▶ [Exercise objective]: Quote the data below in full, minus the images.

▶ [Records shown]:
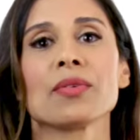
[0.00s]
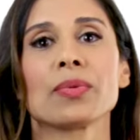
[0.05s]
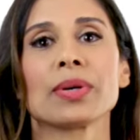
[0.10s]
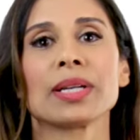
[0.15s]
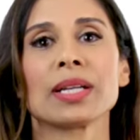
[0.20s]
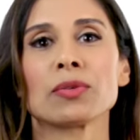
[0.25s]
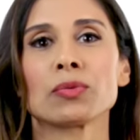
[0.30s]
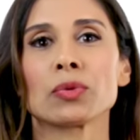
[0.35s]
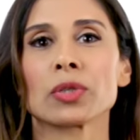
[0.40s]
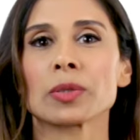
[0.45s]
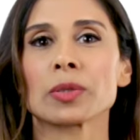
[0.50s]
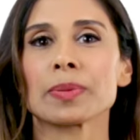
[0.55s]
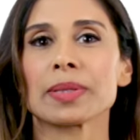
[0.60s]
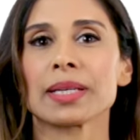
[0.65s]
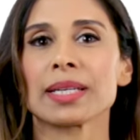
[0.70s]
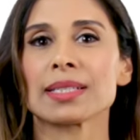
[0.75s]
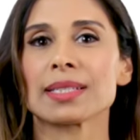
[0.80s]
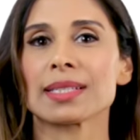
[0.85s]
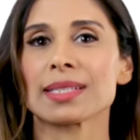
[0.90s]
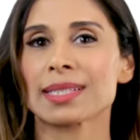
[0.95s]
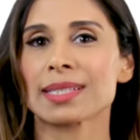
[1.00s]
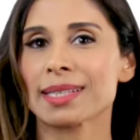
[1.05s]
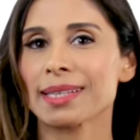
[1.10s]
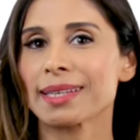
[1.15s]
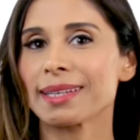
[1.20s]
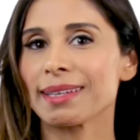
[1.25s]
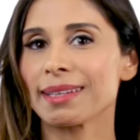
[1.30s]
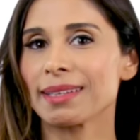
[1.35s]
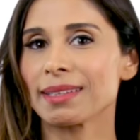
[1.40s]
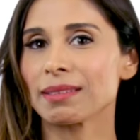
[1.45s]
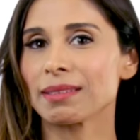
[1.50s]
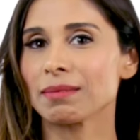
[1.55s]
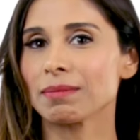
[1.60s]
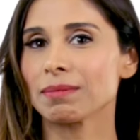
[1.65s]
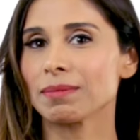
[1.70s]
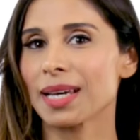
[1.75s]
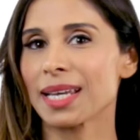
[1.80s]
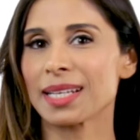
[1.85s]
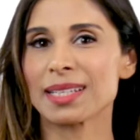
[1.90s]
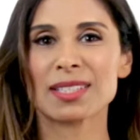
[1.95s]
when our workplace is clean
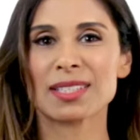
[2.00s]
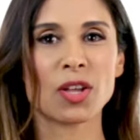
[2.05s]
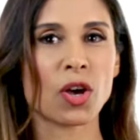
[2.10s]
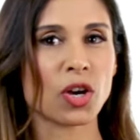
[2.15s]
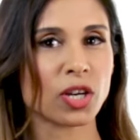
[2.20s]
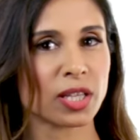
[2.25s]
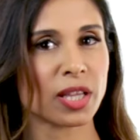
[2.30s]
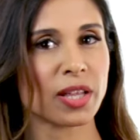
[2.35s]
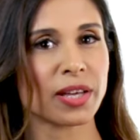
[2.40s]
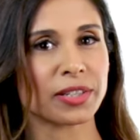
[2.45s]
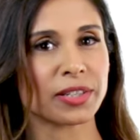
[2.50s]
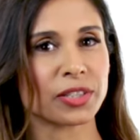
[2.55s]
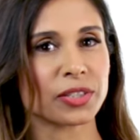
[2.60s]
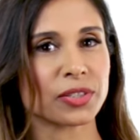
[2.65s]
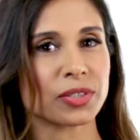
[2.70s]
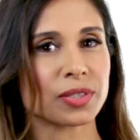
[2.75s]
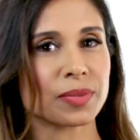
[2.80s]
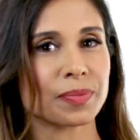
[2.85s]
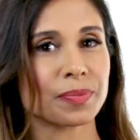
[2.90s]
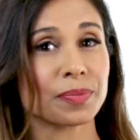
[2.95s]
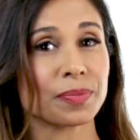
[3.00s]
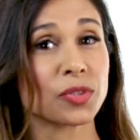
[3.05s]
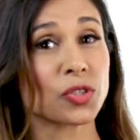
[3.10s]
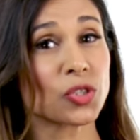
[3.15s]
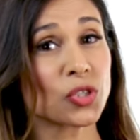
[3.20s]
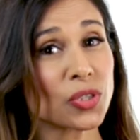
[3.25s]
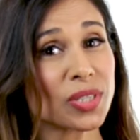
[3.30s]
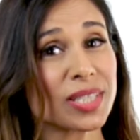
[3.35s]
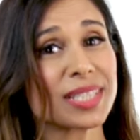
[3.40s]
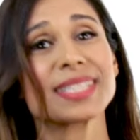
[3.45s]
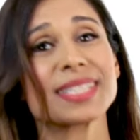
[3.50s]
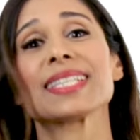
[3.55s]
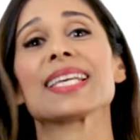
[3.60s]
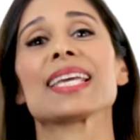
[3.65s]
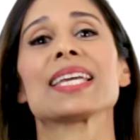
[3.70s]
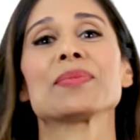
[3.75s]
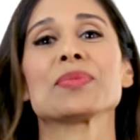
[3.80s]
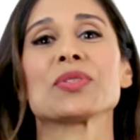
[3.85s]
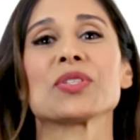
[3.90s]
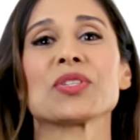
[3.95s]
and it's not cluttered. Do the
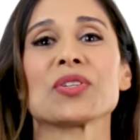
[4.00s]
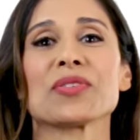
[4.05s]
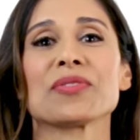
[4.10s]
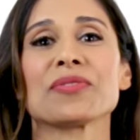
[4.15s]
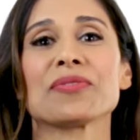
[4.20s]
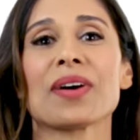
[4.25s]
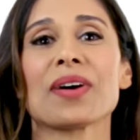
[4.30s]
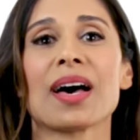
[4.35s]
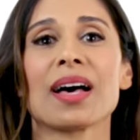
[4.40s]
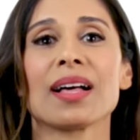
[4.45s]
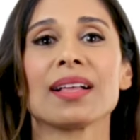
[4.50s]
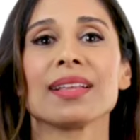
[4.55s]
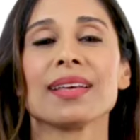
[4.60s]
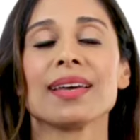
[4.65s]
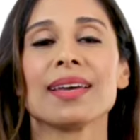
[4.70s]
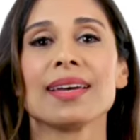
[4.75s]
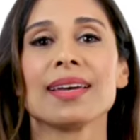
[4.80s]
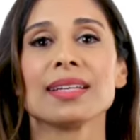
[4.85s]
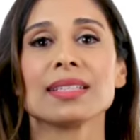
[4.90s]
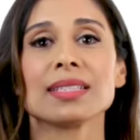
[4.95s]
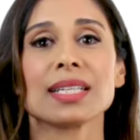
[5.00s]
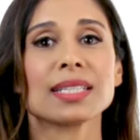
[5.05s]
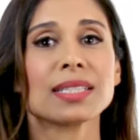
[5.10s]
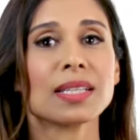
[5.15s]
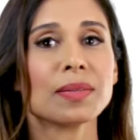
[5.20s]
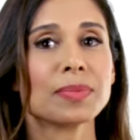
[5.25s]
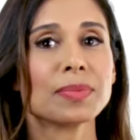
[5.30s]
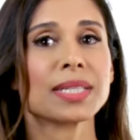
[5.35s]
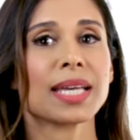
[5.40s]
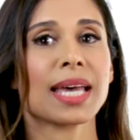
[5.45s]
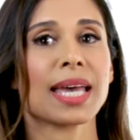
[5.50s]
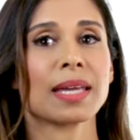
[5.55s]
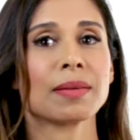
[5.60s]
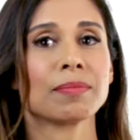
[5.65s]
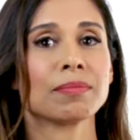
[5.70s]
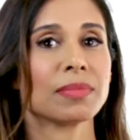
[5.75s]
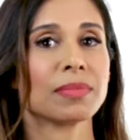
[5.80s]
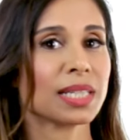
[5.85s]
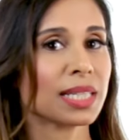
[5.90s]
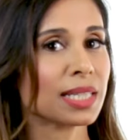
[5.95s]
same to your file. Take some
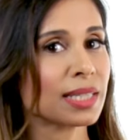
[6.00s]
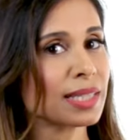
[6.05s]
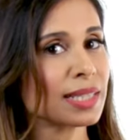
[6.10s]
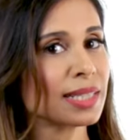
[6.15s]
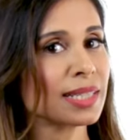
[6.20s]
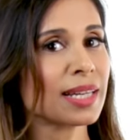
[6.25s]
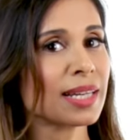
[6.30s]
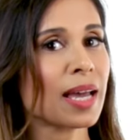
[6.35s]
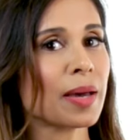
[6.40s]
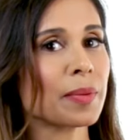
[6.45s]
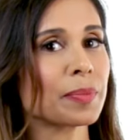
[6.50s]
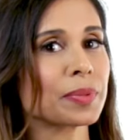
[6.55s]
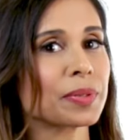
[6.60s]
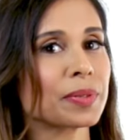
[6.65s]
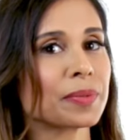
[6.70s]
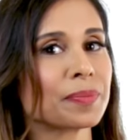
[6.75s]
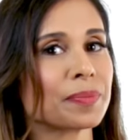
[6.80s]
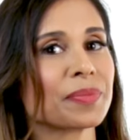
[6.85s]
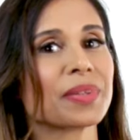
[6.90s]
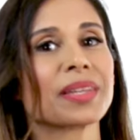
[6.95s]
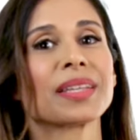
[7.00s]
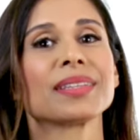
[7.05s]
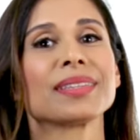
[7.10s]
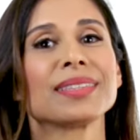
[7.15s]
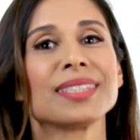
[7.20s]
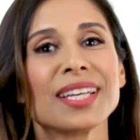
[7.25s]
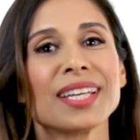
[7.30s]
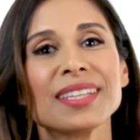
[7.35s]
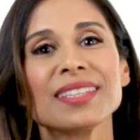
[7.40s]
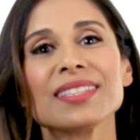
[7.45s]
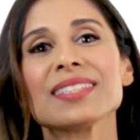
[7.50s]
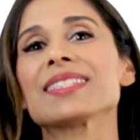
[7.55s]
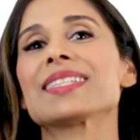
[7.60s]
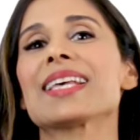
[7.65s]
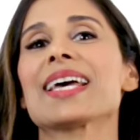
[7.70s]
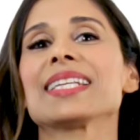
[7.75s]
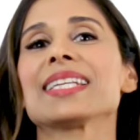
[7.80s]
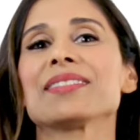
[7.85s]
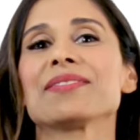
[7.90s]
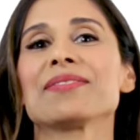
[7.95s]
time and clean it up. The other
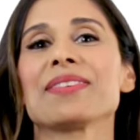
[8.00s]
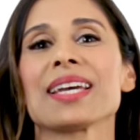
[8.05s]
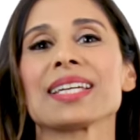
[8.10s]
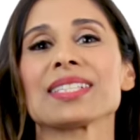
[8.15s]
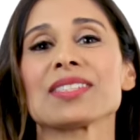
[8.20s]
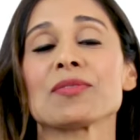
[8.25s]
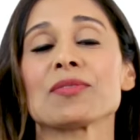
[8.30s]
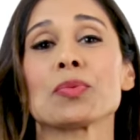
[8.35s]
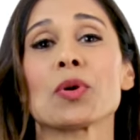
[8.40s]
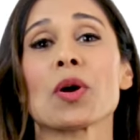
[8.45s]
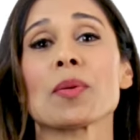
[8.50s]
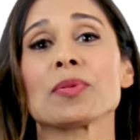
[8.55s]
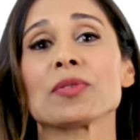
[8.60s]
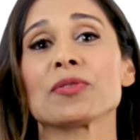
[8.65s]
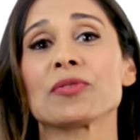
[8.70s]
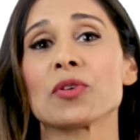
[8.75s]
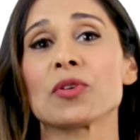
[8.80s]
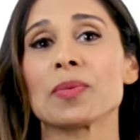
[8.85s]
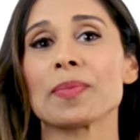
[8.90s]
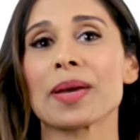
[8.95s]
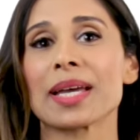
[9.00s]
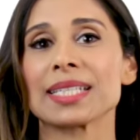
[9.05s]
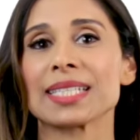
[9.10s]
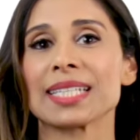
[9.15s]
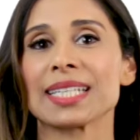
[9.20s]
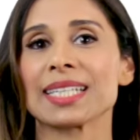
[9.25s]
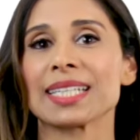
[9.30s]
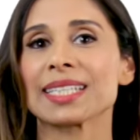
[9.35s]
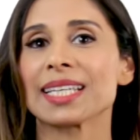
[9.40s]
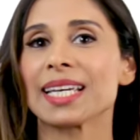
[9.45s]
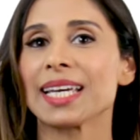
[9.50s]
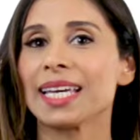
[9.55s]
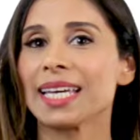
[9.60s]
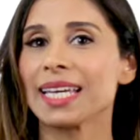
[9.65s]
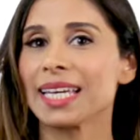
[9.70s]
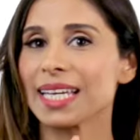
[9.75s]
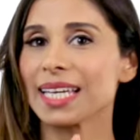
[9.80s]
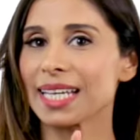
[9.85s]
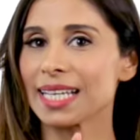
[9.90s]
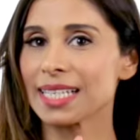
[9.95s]
side effect of proper formatting
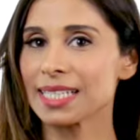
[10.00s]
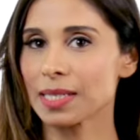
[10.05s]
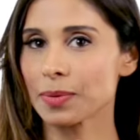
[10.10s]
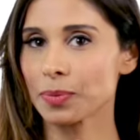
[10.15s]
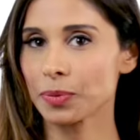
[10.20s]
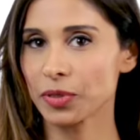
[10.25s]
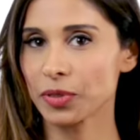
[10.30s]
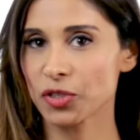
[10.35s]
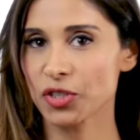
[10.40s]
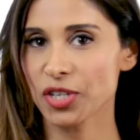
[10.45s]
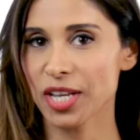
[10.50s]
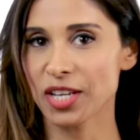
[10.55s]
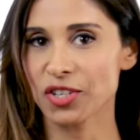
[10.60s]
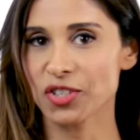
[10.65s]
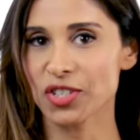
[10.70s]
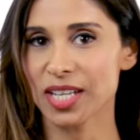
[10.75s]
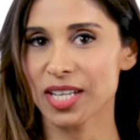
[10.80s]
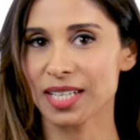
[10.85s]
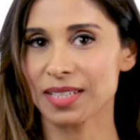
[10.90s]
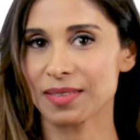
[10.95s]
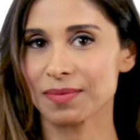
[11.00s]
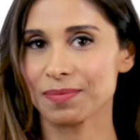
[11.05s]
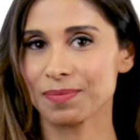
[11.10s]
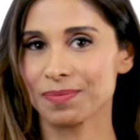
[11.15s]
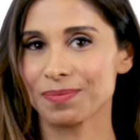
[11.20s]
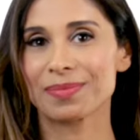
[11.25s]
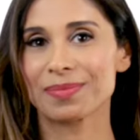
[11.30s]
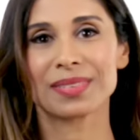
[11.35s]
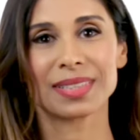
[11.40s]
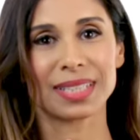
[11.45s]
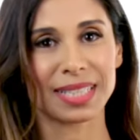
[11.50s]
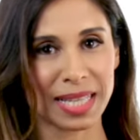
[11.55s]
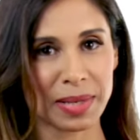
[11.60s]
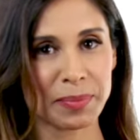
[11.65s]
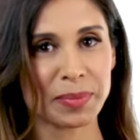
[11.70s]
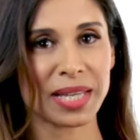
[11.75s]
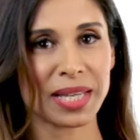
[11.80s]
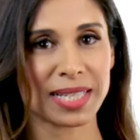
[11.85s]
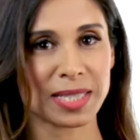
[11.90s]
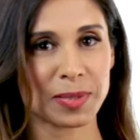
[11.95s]
is appreciation. Let me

▶ [Written answer]:
[0.00s]
[0.05s]
[0.10s]
[0.15s]
[0.20s]
[0.25s]
[0.30s]
[0.35s]
[0.40s]
[0.45s]
[0.50s]
[0.55s]
[0.60s]
[0.65s]
[0.70s]
[0.75s]
[0.80s]
[0.85s]
[0.90s]
[0.95s]
[1.00s]
[1.05s]
[1.10s]
[1.15s]
[1.20s]
[1.25s]
[1.30s]
[1.35s]
[1.40s]
[1.45s]
[1.50s]
[1.55s]
[1.60s]
[1.65s]
[1.70s]
[1.75s]
[1.80s]
[1.85s]
[1.90s]
[1.95s]
when our workplace is clean
[2.00s]
[2.05s]
[2.10s]
[2.15s]
[2.20s]
[2.25s]
[2.30s]
[2.35s]
[2.40s]
[2.45s]
[2.50s]
[2.55s]
[2.60s]
[2.65s]
[2.70s]
[2.75s]
[2.80s]
[2.85s]
[2.90s]
[2.95s]
[3.00s]
[3.05s]
[3.10s]
[3.15s]
[3.20s]
[3.25s]
[3.30s]
[3.35s]
[3.40s]
[3.45s]
[3.50s]
[3.55s]
[3.60s]
[3.65s]
[3.70s]
[3.75s]
[3.80s]
[3.85s]
[3.90s]
[3.95s]
and it's not cluttered. Do the
[4.00s]
[4.05s]
[4.10s]
[4.15s]
[4.20s]
[4.25s]
[4.30s]
[4.35s]
[4.40s]
[4.45s]
[4.50s]
[4.55s]
[4.60s]
[4.65s]
[4.70s]
[4.75s]
[4.80s]
[4.85s]
[4.90s]
[4.95s]
[5.00s]
[5.05s]
[5.10s]
[5.15s]
[5.20s]
[5.25s]
[5.30s]
[5.35s]
[5.40s]
[5.45s]
[5.50s]
[5.55s]
[5.60s]
[5.65s]
[5.70s]
[5.75s]
[5.80s]
[5.85s]
[5.90s]
[5.95s]
same to your file. Take some
[6.00s]
[6.05s]
[6.10s]
[6.15s]
[6.20s]
[6.25s]
[6.30s]
[6.35s]
[6.40s]
[6.45s]
[6.50s]
[6.55s]
[6.60s]
[6.65s]
[6.70s]
[6.75s]
[6.80s]
[6.85s]
[6.90s]
[6.95s]
[7.00s]
[7.05s]
[7.10s]
[7.15s]
[7.20s]
[7.25s]
[7.30s]
[7.35s]
[7.40s]
[7.45s]
[7.50s]
[7.55s]
[7.60s]
[7.65s]
[7.70s]
[7.75s]
[7.80s]
[7.85s]
[7.90s]
[7.95s]
time and clean it up. The other
[8.00s]
[8.05s]
[8.10s]
[8.15s]
[8.20s]
[8.25s]
[8.30s]
[8.35s]
[8.40s]
[8.45s]
[8.50s]
[8.55s]
[8.60s]
[8.65s]
[8.70s]
[8.75s]
[8.80s]
[8.85s]
[8.90s]
[8.95s]
[9.00s]
[9.05s]
[9.10s]
[9.15s]
[9.20s]
[9.25s]
[9.30s]
[9.35s]
[9.40s]
[9.45s]
[9.50s]
[9.55s]
[9.60s]
[9.65s]
[9.70s]
[9.75s]
[9.80s]
[9.85s]
[9.90s]
[9.95s]
side effect of proper formatting
[10.00s]
[10.05s]
[10.10s]
[10.15s]
[10.20s]
[10.25s]
[10.30s]
[10.35s]
[10.40s]
[10.45s]
[10.50s]
[10.55s]
[10.60s]
[10.65s]
[10.70s]
[10.75s]
[10.80s]
[10.85s]
[10.90s]
[10.95s]
[11.00s]
[11.05s]
[11.10s]
[11.15s]
[11.20s]
[11.25s]
[11.30s]
[11.35s]
[11.40s]
[11.45s]
[11.50s]
[11.55s]
[11.60s]
[11.65s]
[11.70s]
[11.75s]
[11.80s]
[11.85s]
[11.90s]
[11.95s]
is appreciation. Let me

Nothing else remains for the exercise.